PS: One of the things I read was a 30 page compilation of about 150 studies done over the last 30 years. It included studies on starvation (such as refugee camps), anorexia, and other eating disorders--where, at some point, the weight loss stopped, but the shutdown of vital organs continued. It was very interesting...
The whole starvation below 1200 calories is a protective guideline that the AMA has adopted - according to my diet doc. As with all medical guidelines its goal is to be as protective of the "average" person as possible. Unfortunetly the "average" person doesn't really exist, so for me his recommendation was closer to 1000 cals which worked just fine - as long as I could maintain it . 1000 cal ain't much food.
#18
Glycogen stores are generally enough for 2-3 hours of running depending on training volume, running speed, running efficiency and a number of other factors. Hence "hitting the wall" at around twenty miles in a marathon.

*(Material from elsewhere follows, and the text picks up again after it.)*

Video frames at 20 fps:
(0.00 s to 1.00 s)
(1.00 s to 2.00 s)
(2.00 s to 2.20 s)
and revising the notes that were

The average athlete store between 300-450 grams with highly trained endurance athletes having levels as high as 750 grams.
With training, the % of fat to carbs burned can improve some(along with in-race feeding of carbs) thus enabling runners to complete a marathon without depleting.

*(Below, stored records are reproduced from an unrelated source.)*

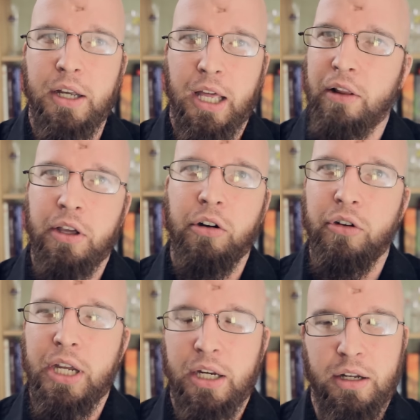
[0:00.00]
at a later
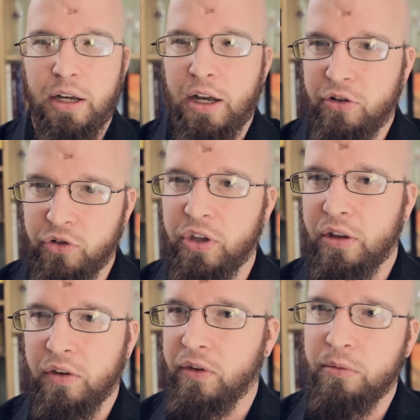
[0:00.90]
date. I just
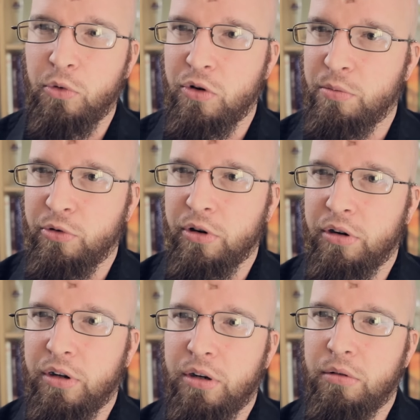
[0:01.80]
think this is more
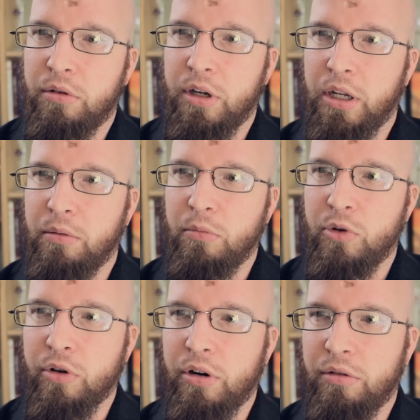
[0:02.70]
important and
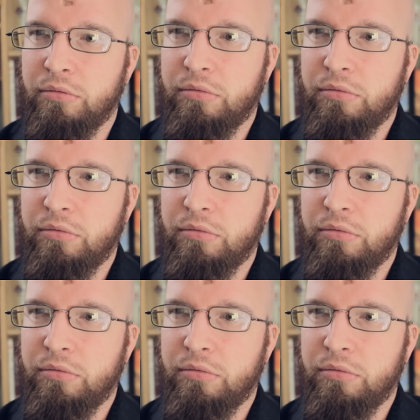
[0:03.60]
more,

Only a tiny percentage of fat can be converted to glucose(<10%) which accounts for the abrupt slowdown that accompanies hitting the wall. Fuel cannot be burned fast enough to go faster.
Protein can be converted to glucose more easily but not as well as carbs so a high protein diet could provide enough though it can be hard on the kidneys for some.
RbS, vegetarian sources of protein are generally high in carbs as well. Has your friend really totaled up what she's getting? It's not a bad thing as she would be getting complex carbs rather than simple carbs or refined sugar.
The average athlete store between 300-450 grams with highly trained endurance athletes having levels as high as 750 grams.
With training, the % of fat to carbs burned can improve some(along with in-race feeding of carbs) thus enabling runners to complete a marathon without depleting.
Only a tiny percentage of fat can be converted to glucose(<10%) which accounts for the abrupt slowdown that accompanies hitting the wall. Fuel cannot be burned fast enough to go faster.
Protein can be converted to glucose more easily but not as well as carbs so a high protein diet could provide enough though it can be hard on the kidneys for some.
RbS, vegetarian sources of protein are generally high in carbs as well. Has your friend really totaled up what she's getting? It's not a bad thing as she would be getting complex carbs rather than simple carbs or refined sugar.
#19
HC, yeah, I know what you mean. But, she is very small, so over all intake is pretty low to begin with and she leans towards a lot of eggs and whey powder shakes (too many IMO - but I'm not her). I've seen her equivalent to FD and I don't really know how she does it... but she does.
#20
HC, yeah, I know what you mean. But, she is very small, so over all intake is pretty low to begin with and she leans towards a lot of eggs and whey powder shakes (too many IMO - but I'm not her). I've seen her equivalent to FD and I don't really know how she does it... but she does.
Someone that small will burn fewer calories per mile.
Also effort level is a factor-running at 65% of MHR will use a higher percentage of fat for energy that running tempo at 85% so fewer carbs are needed to fuel endurance training.